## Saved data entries
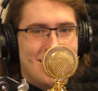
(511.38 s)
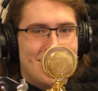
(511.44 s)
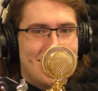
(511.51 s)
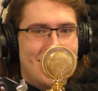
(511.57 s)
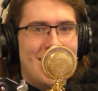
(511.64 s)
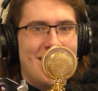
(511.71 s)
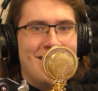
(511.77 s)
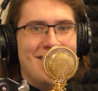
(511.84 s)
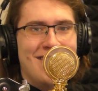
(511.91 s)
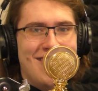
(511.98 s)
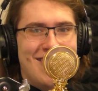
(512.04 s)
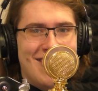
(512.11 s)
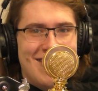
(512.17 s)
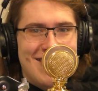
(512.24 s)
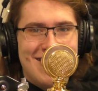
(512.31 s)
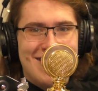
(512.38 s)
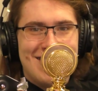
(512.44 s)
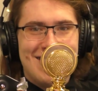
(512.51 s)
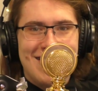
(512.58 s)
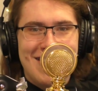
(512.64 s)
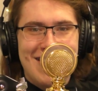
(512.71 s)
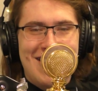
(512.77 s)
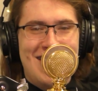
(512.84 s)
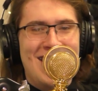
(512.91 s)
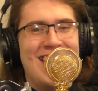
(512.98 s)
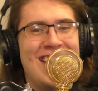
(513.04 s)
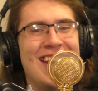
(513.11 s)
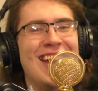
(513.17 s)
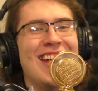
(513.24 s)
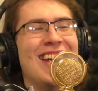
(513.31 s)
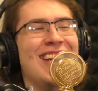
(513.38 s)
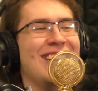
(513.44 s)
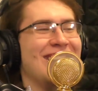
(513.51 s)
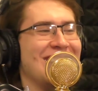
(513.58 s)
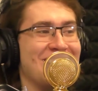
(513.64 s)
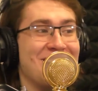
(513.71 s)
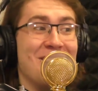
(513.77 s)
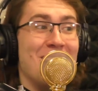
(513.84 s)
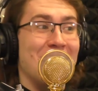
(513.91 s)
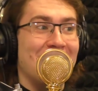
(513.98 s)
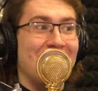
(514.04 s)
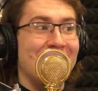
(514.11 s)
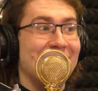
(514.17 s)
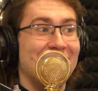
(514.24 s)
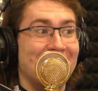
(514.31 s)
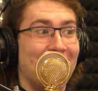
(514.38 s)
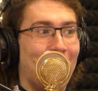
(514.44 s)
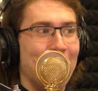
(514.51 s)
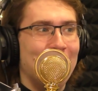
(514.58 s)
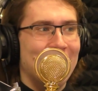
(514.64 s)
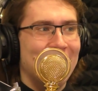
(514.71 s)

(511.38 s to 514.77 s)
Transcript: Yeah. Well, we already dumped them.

## What to do
For this exercise, return every entry verbatim and omit all pictures.

## Finished exercise
(511.38 s)
(511.44 s)
(511.51 s)
(511.57 s)
(511.64 s)
(511.71 s)
(511.77 s)
(511.84 s)
(511.91 s)
(511.98 s)
(512.04 s)
(512.11 s)
(512.17 s)
(512.24 s)
(512.31 s)
(512.38 s)
(512.44 s)
(512.51 s)
(512.58 s)
(512.64 s)
(512.71 s)
(512.77 s)
(512.84 s)
(512.91 s)
(512.98 s)
(513.04 s)
(513.11 s)
(513.17 s)
(513.24 s)
(513.31 s)
(513.38 s)
(513.44 s)
(513.51 s)
(513.58 s)
(513.64 s)
(513.71 s)
(513.77 s)
(513.84 s)
(513.91 s)
(513.98 s)
(514.04 s)
(514.11 s)
(514.17 s)
(514.24 s)
(514.31 s)
(514.38 s)
(514.44 s)
(514.51 s)
(514.58 s)
(514.64 s)
(514.71 s)

(511.38 s to 514.77 s)
Transcript: Yeah. Well, we already dumped them.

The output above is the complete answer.